Source data
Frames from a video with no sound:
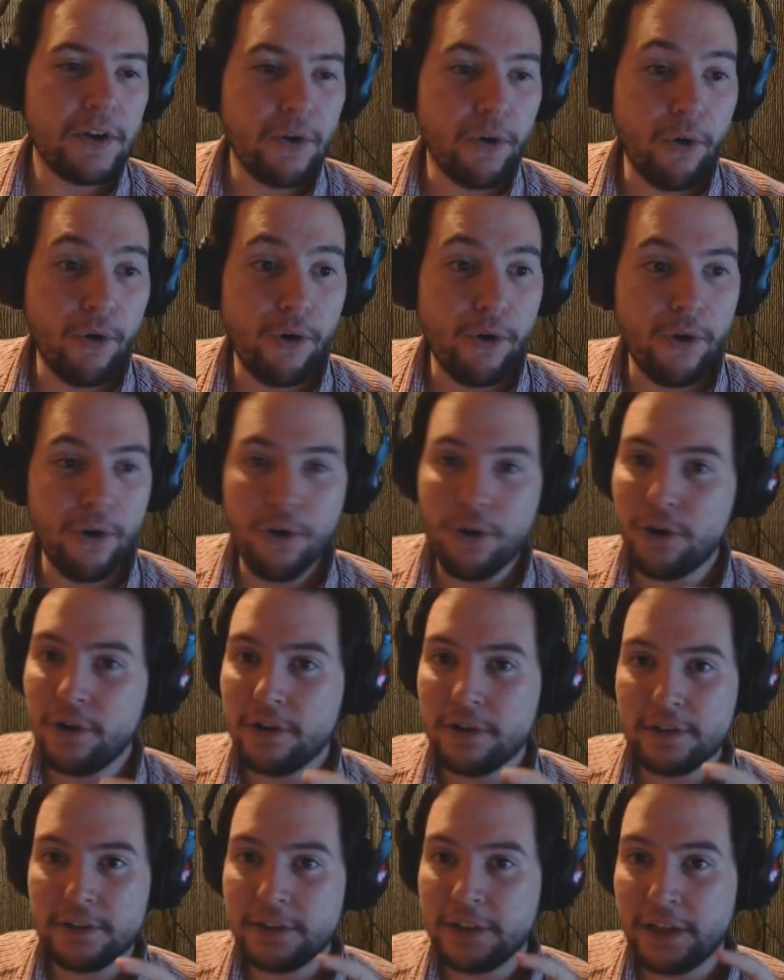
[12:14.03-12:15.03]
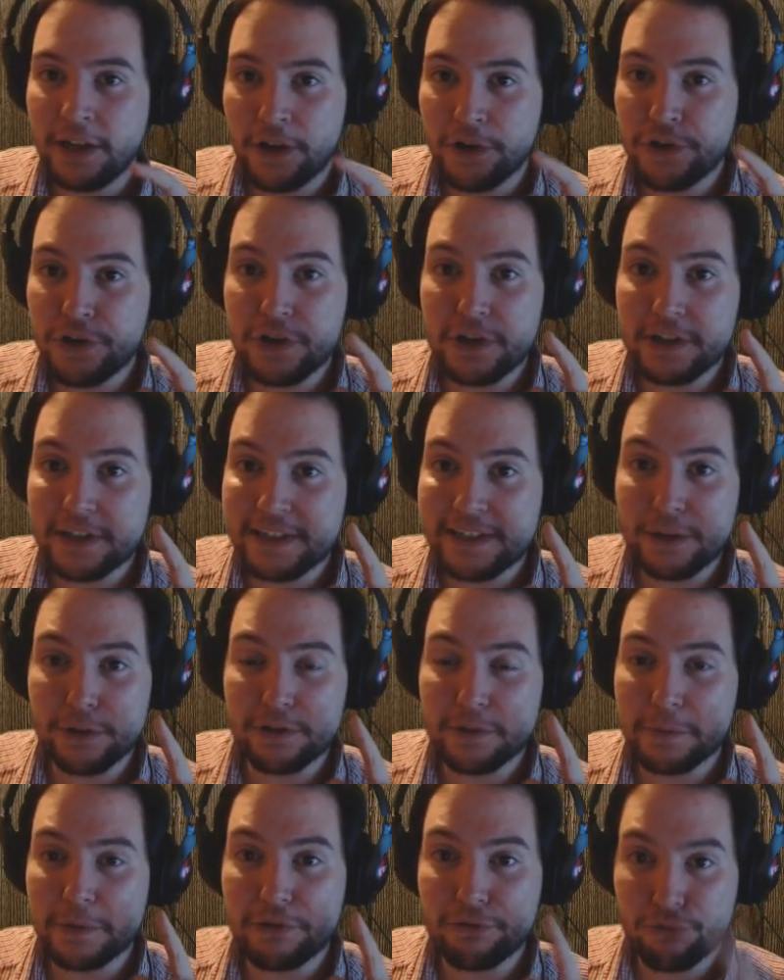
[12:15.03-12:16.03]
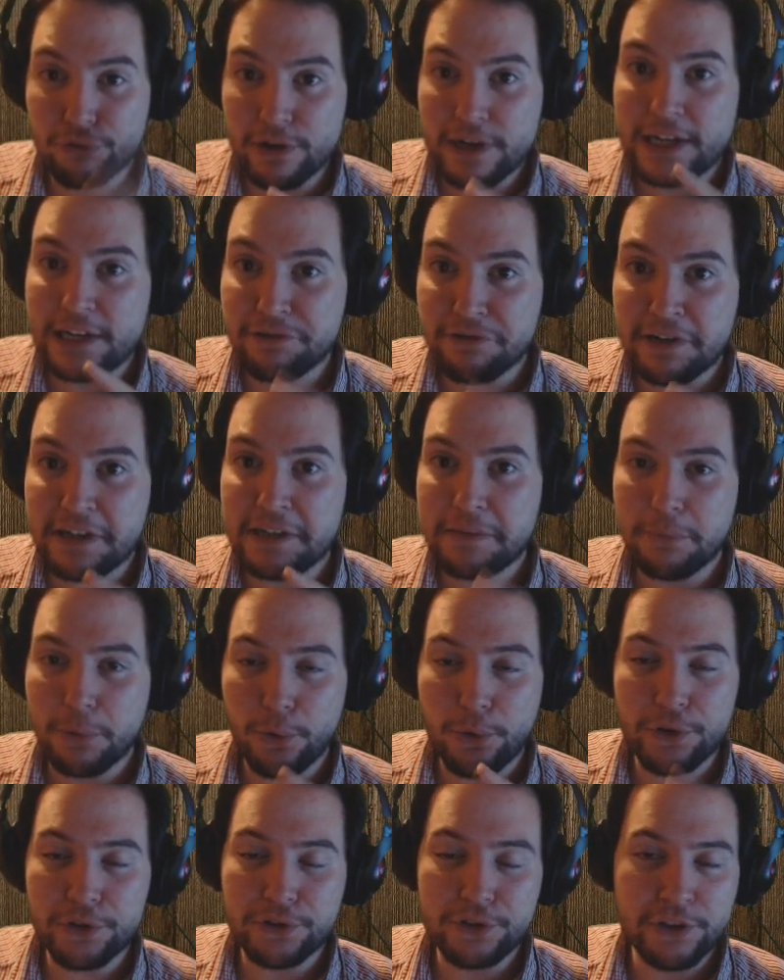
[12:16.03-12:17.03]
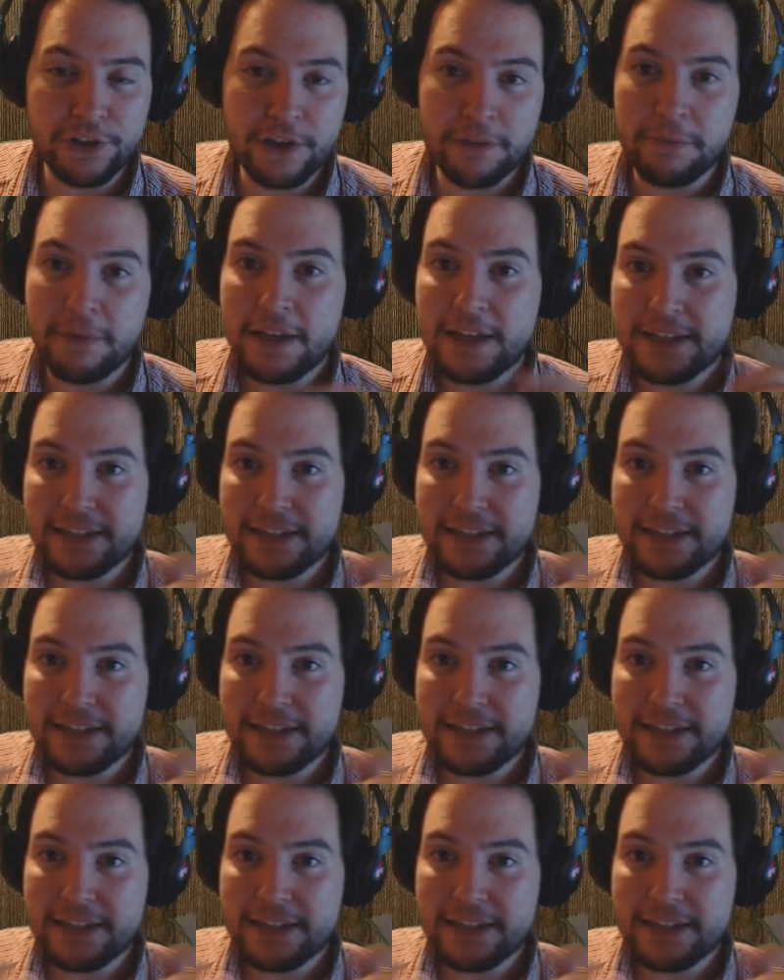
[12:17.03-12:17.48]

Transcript: or, you know, you could steal something really, really important to them.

Exercise
Output an exact copy of the material, with the pictures removed.

Response to this exercise
Frames from a video with no sound:
[12:14.03-12:15.03]
[12:15.03-12:16.03]
[12:16.03-12:17.03]
[12:17.03-12:17.48]

Transcript: or, you know, you could steal something really, really important to them.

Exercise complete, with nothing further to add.